WORK TO BE COMPLETED:
A faithful copy of all the data is the goal; omit the pictures.

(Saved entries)
#####

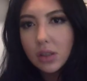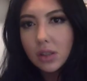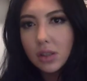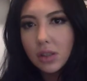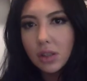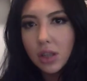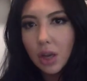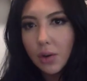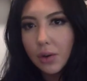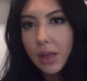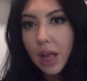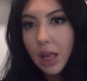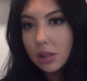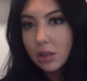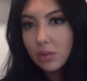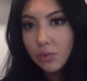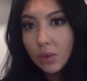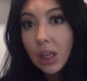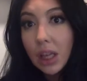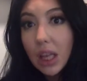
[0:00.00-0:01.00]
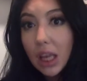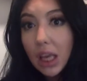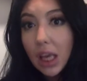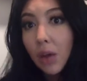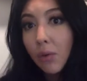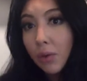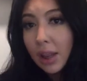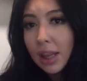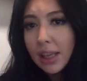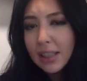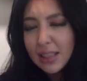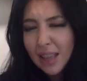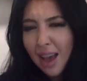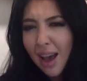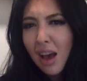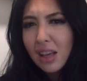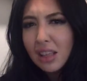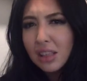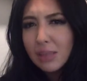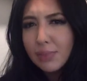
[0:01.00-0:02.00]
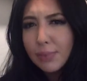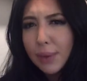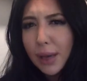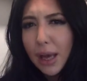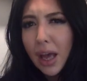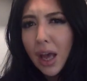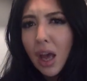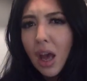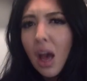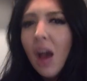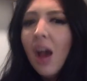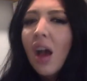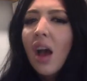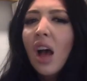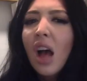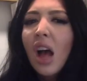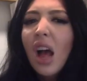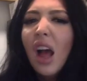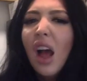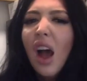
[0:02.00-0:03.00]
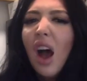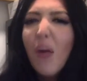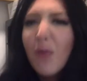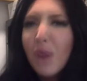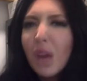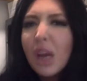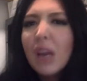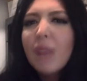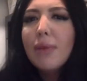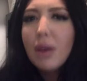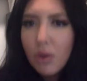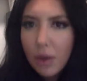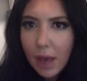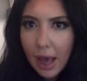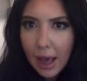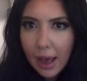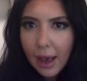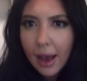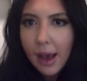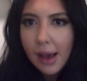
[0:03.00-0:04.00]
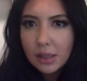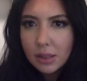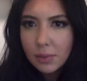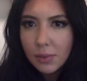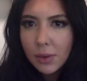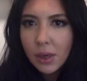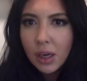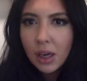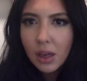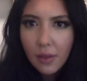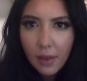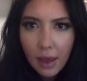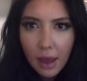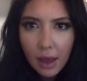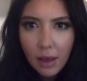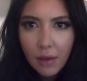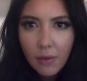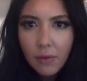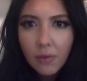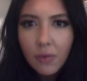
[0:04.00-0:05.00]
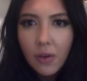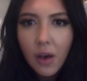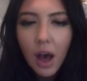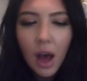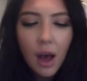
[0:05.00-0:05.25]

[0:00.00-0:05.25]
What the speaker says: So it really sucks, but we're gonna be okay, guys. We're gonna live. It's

#####

RESULT:
[0:00.00-0:01.00]
[0:01.00-0:02.00]
[0:02.00-0:03.00]
[0:03.00-0:04.00]
[0:04.00-0:05.00]
[0:05.00-0:05.25]

[0:00.00-0:05.25]
What the speaker says: So it really sucks, but we're gonna be okay, guys. We're gonna live. It's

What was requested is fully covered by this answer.